You are worrying about the credit crunch. You wonder whether you can keep up the mortgage repayments. You are wishing you hadn’t paid for that holiday in Vietnam with your credit card and had just gone camping in Wales instead. You are considering trading in your 4x4 BMW for a second-hand Golf. You put on a warm jumper, rather than the central heating, when you are cold. Your partner’s funding application to curate an exhibition of all the photographs ever published on Artforum.com’s ‘Scene and Herd’ blog has been turned down, and they have sunk into deep depression, questioning whether they’re even interested in art anyway. You are anxious that people may stop buying your modish paintings of Bauhaus lighting fixtures. You are … wait – why are you concerned that people may stop buying your modish paintings of Bauhaus lighting fixtures? Is it because you feel your recent use of impasto oil paint has compromised the conceptual relationship between the subject matter of Utopian Modernism and what Clement Greenberg described as ‘the ineluctable flatness of the support’? Or is it because, deep down, you fear you’re heading not for just one credit crunch, but two?
What’s the second credit crunch? It’s the content crunch. It’s when the lights go on at the end of the party, and you notice the smoke machine and mirrored walls, that the beautiful people you’ve been dancing with have grey skin and cocaine confidence and that the great DJ was just someone’s iPod on shuffle. It’s when it becomes clear that meaning in your work only resides there on credit, and that all the chatter around your career has been about everything but the art itself. Debts are being called in on all those borrowed references and strategies. People stop wanting paintings of The Fall’s record sleeves – they’d rather just listen to The Fall. Staying in with the new DVD box set of The Wire: The Complete Series, seems to promise a far deeper cultural experience than watching a bad video art restaging of the series using amateur actors in a fashionably gritty part of town that has very real problems all of its own. Making screen prints of Andreas Baader shooting a cop doesn’t seem quite so cool when the stark reality of economic meltdown is banging on your door in the shape of the bailiffs.
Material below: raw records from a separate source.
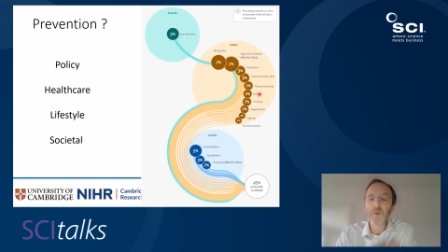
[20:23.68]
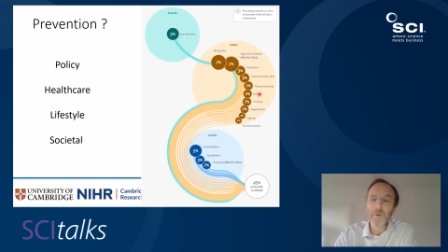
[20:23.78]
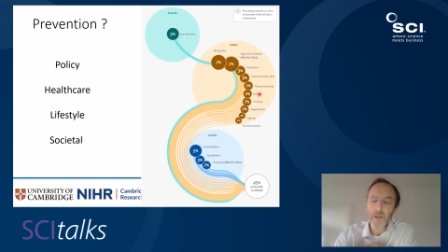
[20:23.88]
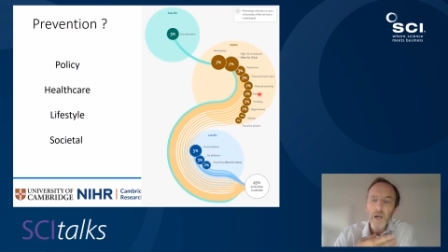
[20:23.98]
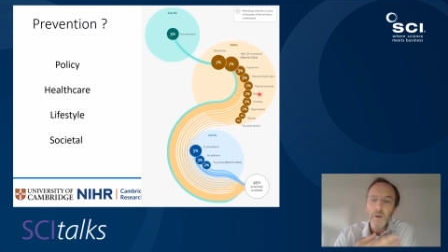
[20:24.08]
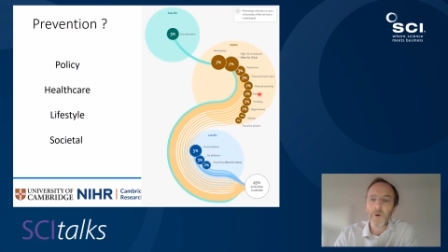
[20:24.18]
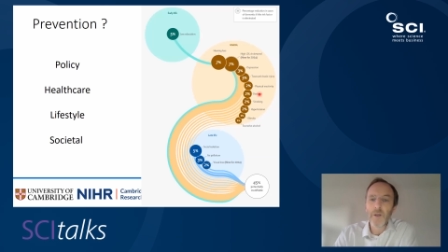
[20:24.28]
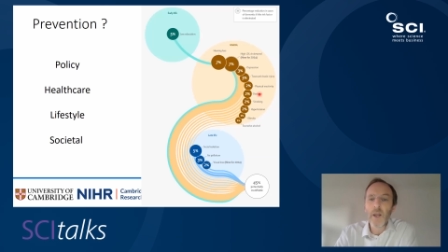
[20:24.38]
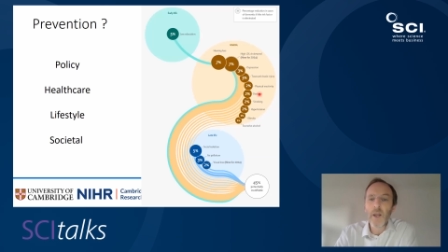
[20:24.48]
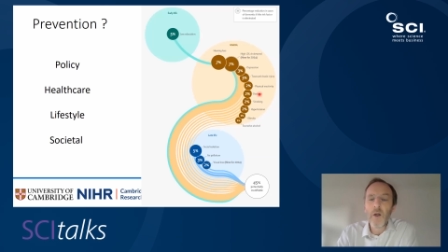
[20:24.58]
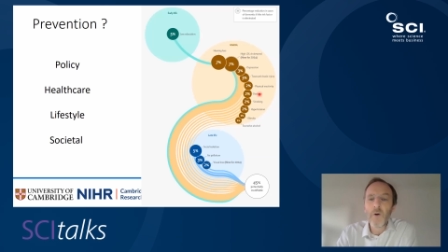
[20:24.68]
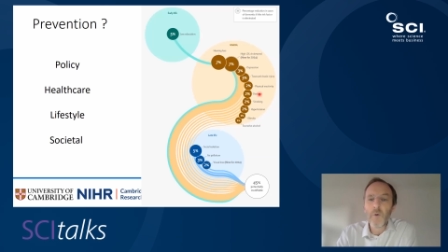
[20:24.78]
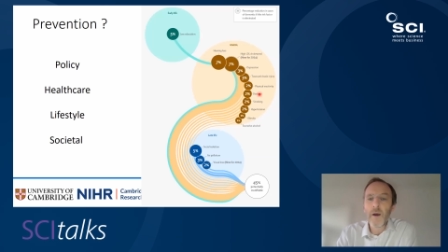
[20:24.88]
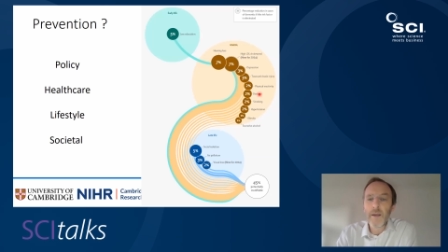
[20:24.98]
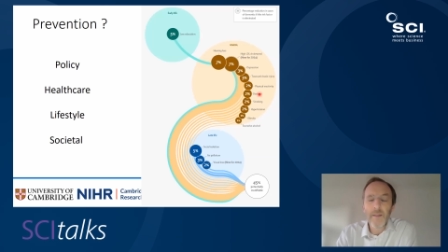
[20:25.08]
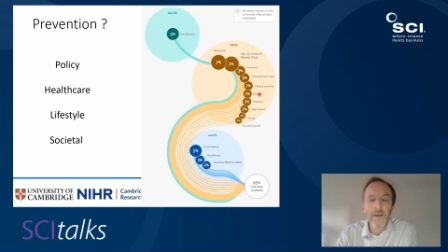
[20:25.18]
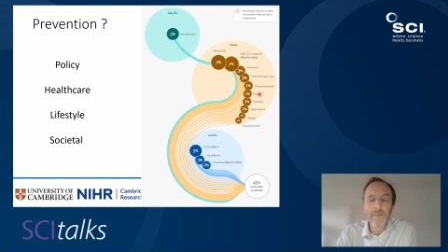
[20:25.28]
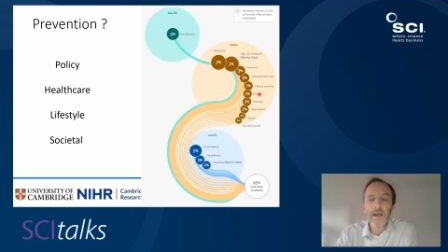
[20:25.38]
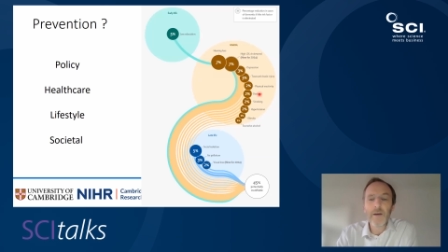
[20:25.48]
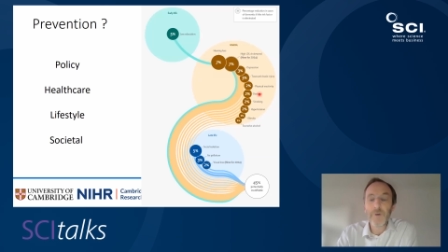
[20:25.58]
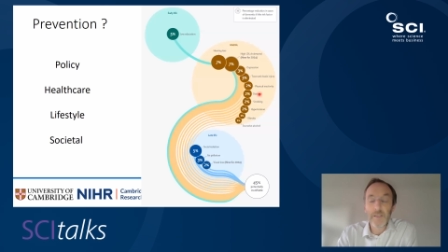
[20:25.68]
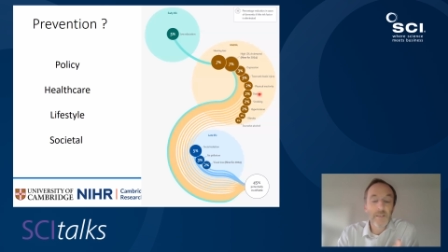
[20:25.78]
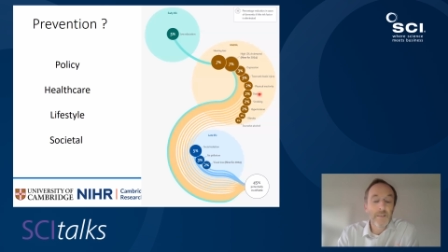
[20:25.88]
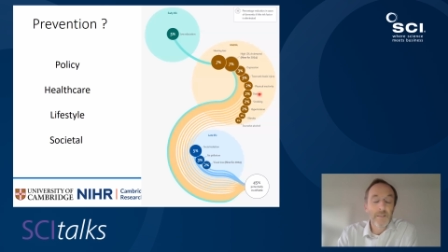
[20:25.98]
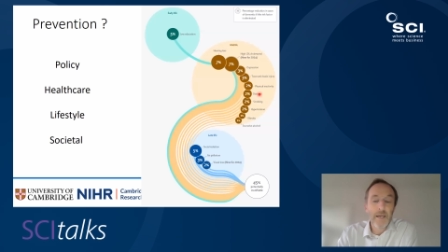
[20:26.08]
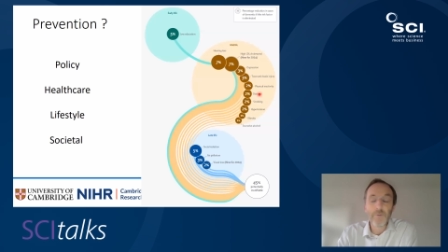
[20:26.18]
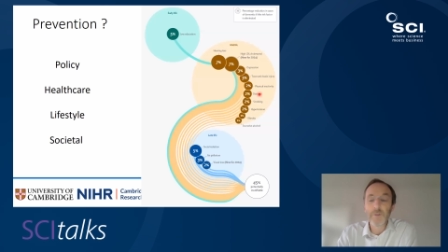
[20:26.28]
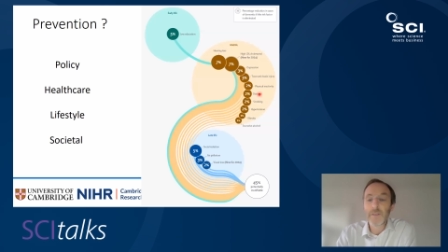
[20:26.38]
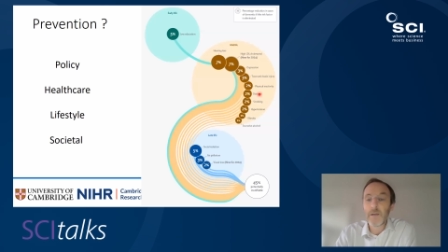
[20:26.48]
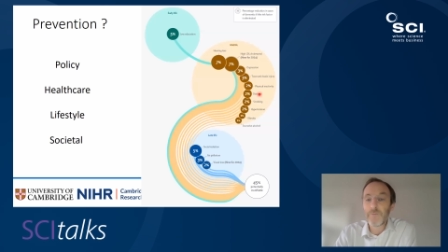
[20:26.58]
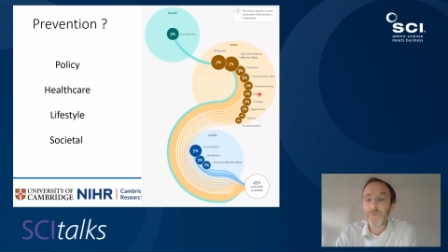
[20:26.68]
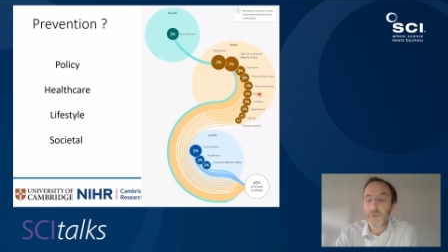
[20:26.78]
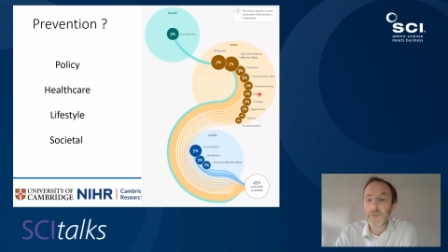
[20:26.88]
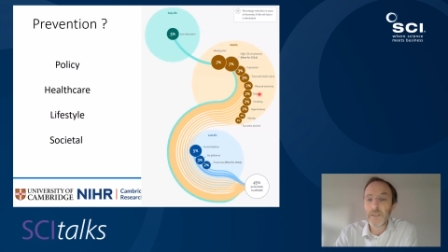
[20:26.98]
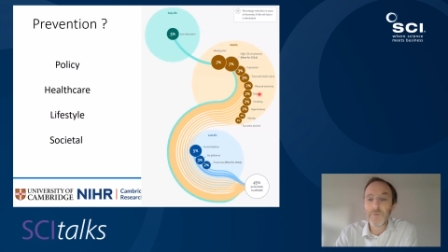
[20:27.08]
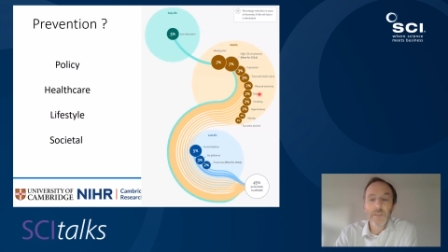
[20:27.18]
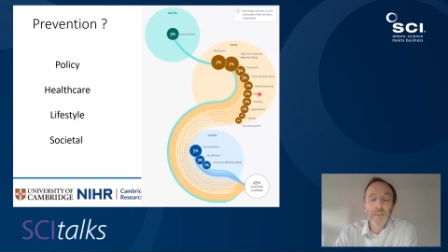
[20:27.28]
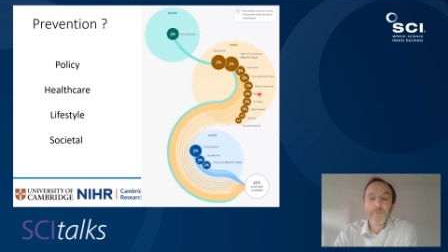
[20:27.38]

So we've come on a long way, and that risk is there also, reducing risk.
Your first glimpse of the content crunch was a conversation you had in which someone described the looming clouds of economic recession as ‘probably a good thing’ for art. What did they mean? That person had been working as an artist in London during the last recession in the early 1990s. They remembered there being fewer of everything: fewer artists, curators, galleries, magazines, art consultants, private foundations. They remembered all those empty industrial spaces and the artist-run initiatives that inhabited them. They were nostalgic for cheap rents but liked the fact there were so many more people coming to see their work these days. They recalled how everyone talked a lot more about theory back then and wondered whether that had something to do with the economic climate. They remembered when newspapers and television talked about art rather than the art market and how dynamic or corrupt it might be. You nodded in agreement, as though outwardly to acknowledge – or try and convince yourself – that you were both real artists with serious long-term aesthetic problems to solve, and that fewer parties, art fairs and biennials would allow you the period of quiet, intensive studio time you really needed. Then you reached for another free glass of champagne.
From that point on you notice the content crunch snapping at your heels with increasing frequency. You try and read some of the endless articles about Damien Hirst’s Sotheby’s auction but can’t see anything other than a bunch of astronomically large numbers and wonder what it all means for you. During a talk you attend, a famous graphic designer observes how the members of a younger generation are highly adept at ‘positioning’ their work in the broader cultural context of history and reference, and that for them this is just a natural way of operating. You feel there must be a radical way forward in that approach but can’t figure out what it is, because you’re too busy fretting over whether your own positioning is good or bad. You read opinion pieces about how critics don’t have any power any more and how the market dominates everything, but you can’t reconcile them with how hurt you felt after that negative review of your last show. You see your name in lists of artists – on e-flux, in magazine advertisements – and wonder if the frequency with which it crops up is all anyone needs to know about your career. Where once you believed your own press releases – enjoyed thinking you were challenging bourgeois values and tearing through boundaries (why does no one ever want to build boundaries?) – you’re now not so sure. You go to your studio and look at the glossy, immaculate surfaces of your signature Bauhaus lighting fixture paintings. All you can see in them is the reflection of your face, so you daub the canvas with a treacle-thick mess of oil paint and, although you don’t know what the hell it means, it makes you feel better.
But when it comes to the crunch, if you’re really worried about any of the above, you’ll probably be fine.